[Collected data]
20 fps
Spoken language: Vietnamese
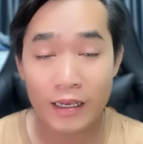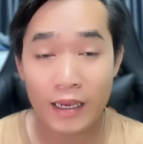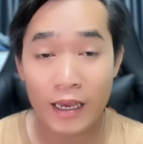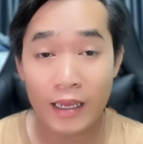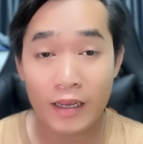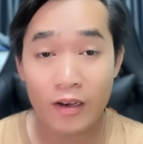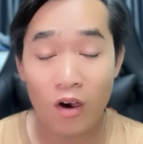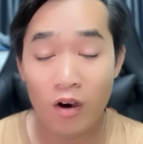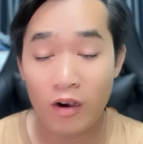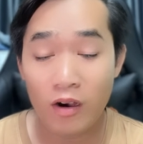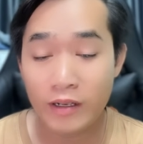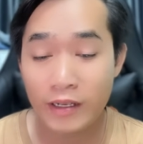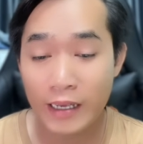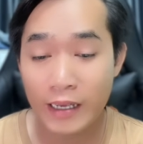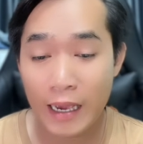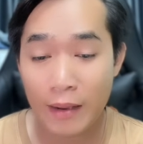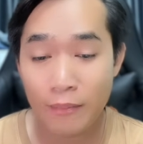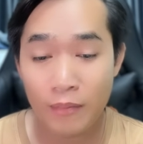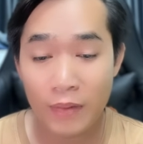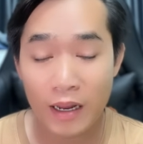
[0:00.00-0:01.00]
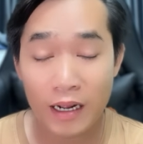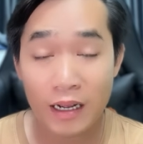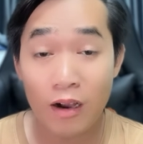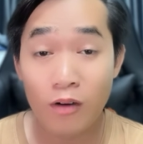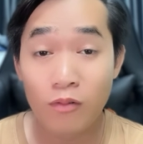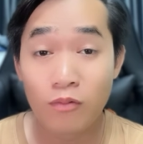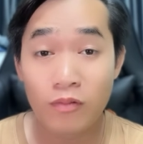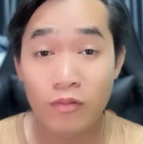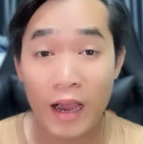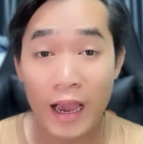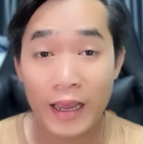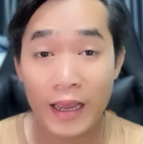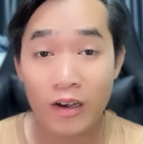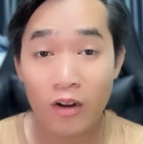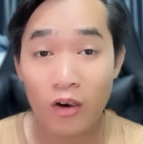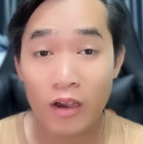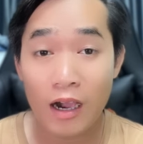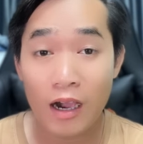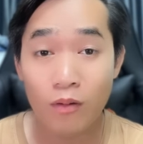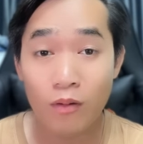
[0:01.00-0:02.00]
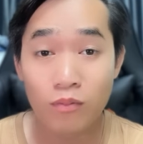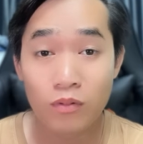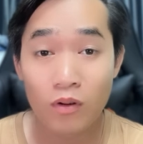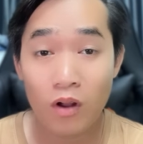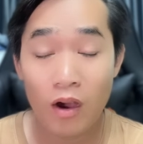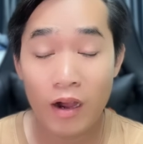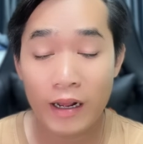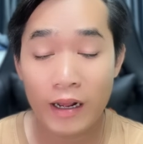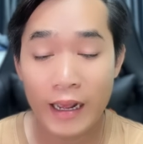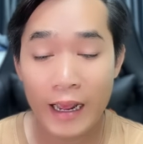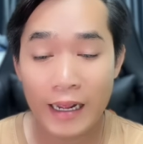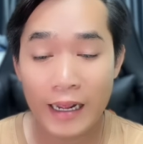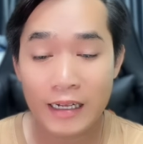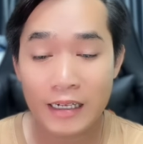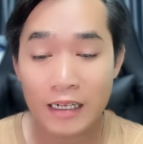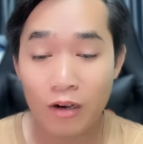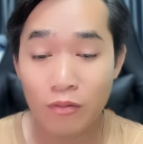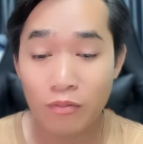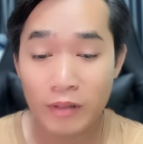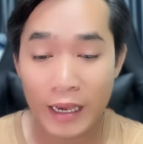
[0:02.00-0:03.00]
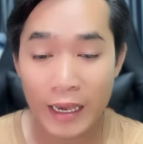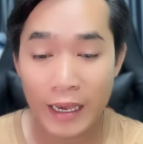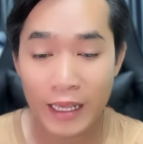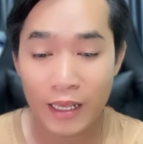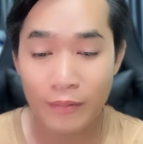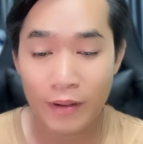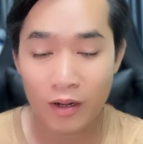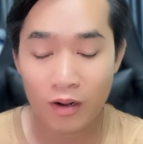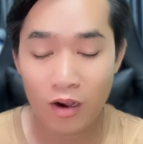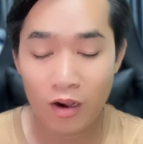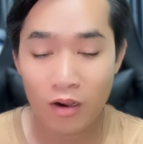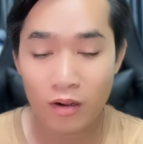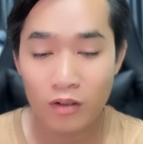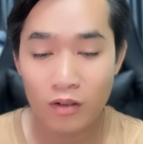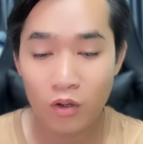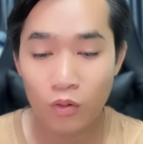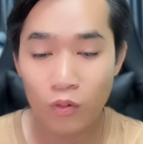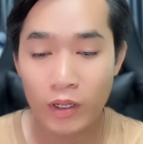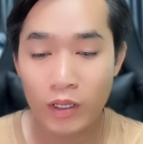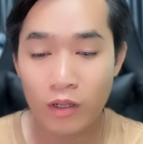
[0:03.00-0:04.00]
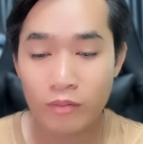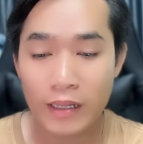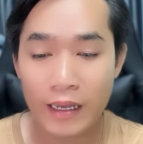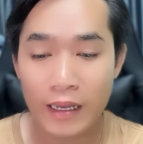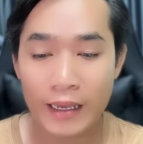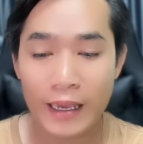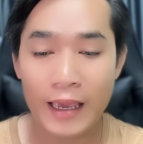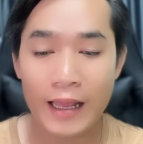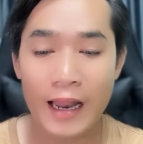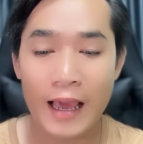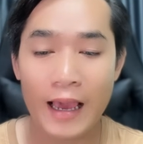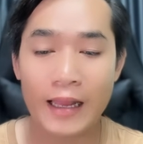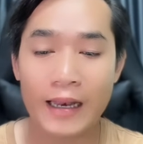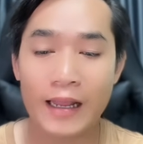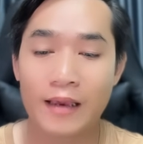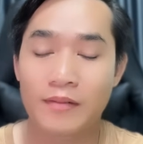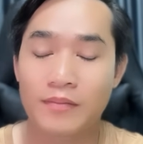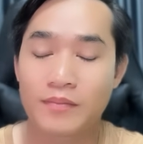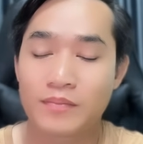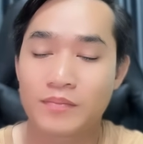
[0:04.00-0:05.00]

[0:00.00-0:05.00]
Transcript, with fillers: cái đoạn ghi âm là không phải nói hồng loan hát không hay nha bà con lưu ý chúng ta nghe lại nè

The task = These entries are to be printed again word for word, except for the pictures.

Solution to this problem =
20 fps
Spoken language: Vietnamese
[0:00.00-0:01.00]
[0:01.00-0:02.00]
[0:02.00-0:03.00]
[0:03.00-0:04.00]
[0:04.00-0:05.00]

[0:00.00-0:05.00]
Transcript, with fillers: cái đoạn ghi âm là không phải nói hồng loan hát không hay nha bà con lưu ý chúng ta nghe lại nè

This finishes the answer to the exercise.